Selbstmordattentäter
Begeht ein Fanatiker Selbstmord für eine Idee, erringt er dadurch besonders hohe Achtung in den Augen derer, die sich wie er dieser Idee verschrieben haben, denn er hat das höchste Opfer gebracht. Er wird zum Märtyrer der „Bewegung“ und sein Ruhm reicht über seinen Tod hinaus. Für einen Narzissten kann also die finale Hingabe ein hohes Ziel sein, erringt er doch dadurch in seiner Vorstellung Unsterblichkeit. Er genießt in seiner Phantasie im Tod endlich die Achtung, die ihm seiner Meinung nach gebührt und zeigt damit seine Bedeutung den Personen, die ihn als Kind abgewertet haben. Er ersetzt die fehlende Bindung zu den Bezugspersonen durch die Bindung an die Idee und deren Vertreter.

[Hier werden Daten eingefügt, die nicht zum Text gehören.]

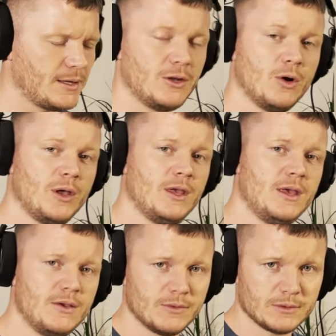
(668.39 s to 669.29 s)
You know, he
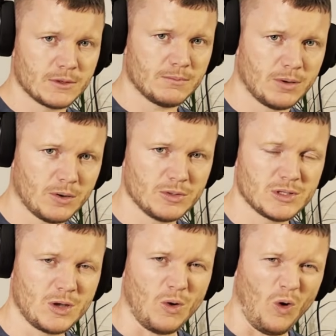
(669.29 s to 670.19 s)
even
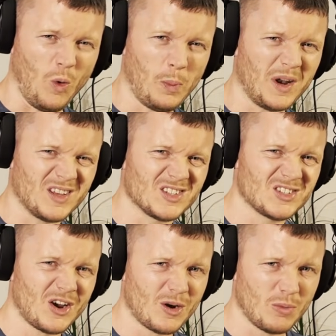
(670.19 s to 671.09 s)
composed the opening
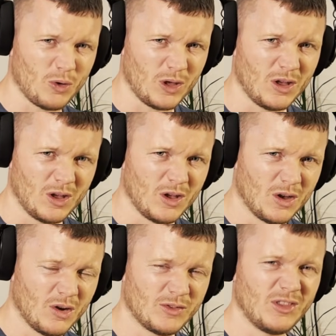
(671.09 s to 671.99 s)
ceremony
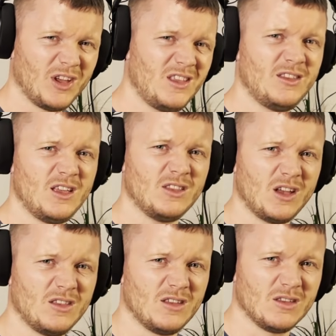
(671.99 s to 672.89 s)
of the
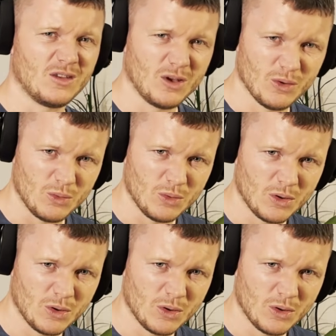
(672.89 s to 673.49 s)
1992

Steigern kann er diese narzisstische Befriedigung nur noch dadurch, dass er möglichst viele „Feinde“ oder „Ungläubige“ mit in den Tod nimmt, denn die Macht über das Leben Anderer läßt sich durch nichts übertreffen. So werden bindungsgeschädigte Kinder zu bedauernswerten grandiosen Narzissten und schließlich zu fanatischen Ungeheuern.
Die Rache der Entehrten
Wir sehen also, dass Fanatiker nur Rache nehmen wollen für ihre narzisstischen Verletzungen, die sie meist in ihrer Kindheit erlitten haben. Allerdings werden sie andere Gründe vorschieben:
- Die Reinheit einer Idee muss verteidigt werden, ihr muss die Bedeutung gegeben werden, die ihr gebührt. An allen, die dieser Idee schaden, muss Rache genommen werden. Dabei ist der Fanatiker berechtigt zu entscheiden, wer dieser Idee im Wege steht und deshalb „beseitigt“ werden muss.

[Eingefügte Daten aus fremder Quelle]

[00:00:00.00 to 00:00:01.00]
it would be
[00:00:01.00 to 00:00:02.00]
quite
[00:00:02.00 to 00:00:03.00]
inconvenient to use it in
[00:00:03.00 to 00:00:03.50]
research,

- Es muss Rache genommen werden für das Unrecht, das einer Gruppe von Menschen zugefügt wurde, der man angehört oder für die man zu kämpfen vorgibt.
- Kampf für die Freiheit dieser Gruppe, wobei man nach der Befreiung berechtigt ist, diese Gruppe zu führen, weil man so viel für sie getan hat.
Wenn man die Geschichte betrachtet, haben Fanatiker der Gruppe, für die sie angeblich gekämpft haben, nach deren Befreiung mehr angetan, als die Unterdrücker vorher, nach dem Motto: „Schlimmer geht immer“ und „Die Revolution frisst ihre Kinder“. Fanatismus ist ein schlechter Ratgeber, psychisch nicht vorgeschädigte Menschen werden selten Fanatiker.
Fazit
Wir sehen also, dass maligne Narzissten nicht nur einzelnen Menschen, sondern auch Vielen und in der Regel Unbeteiligten großen Schaden zufügen können. Wir sollten also alles tun, damit unsere Kinder nicht zu Narzissten werden, wir sollten sie um ihrer selbst willen lieben, und nicht aufgrund ihrer Leistungen und Eigenschaften. Kinder, die eine sichere Bindung erfahren haben, sind für ein gutes Leben gerüstet.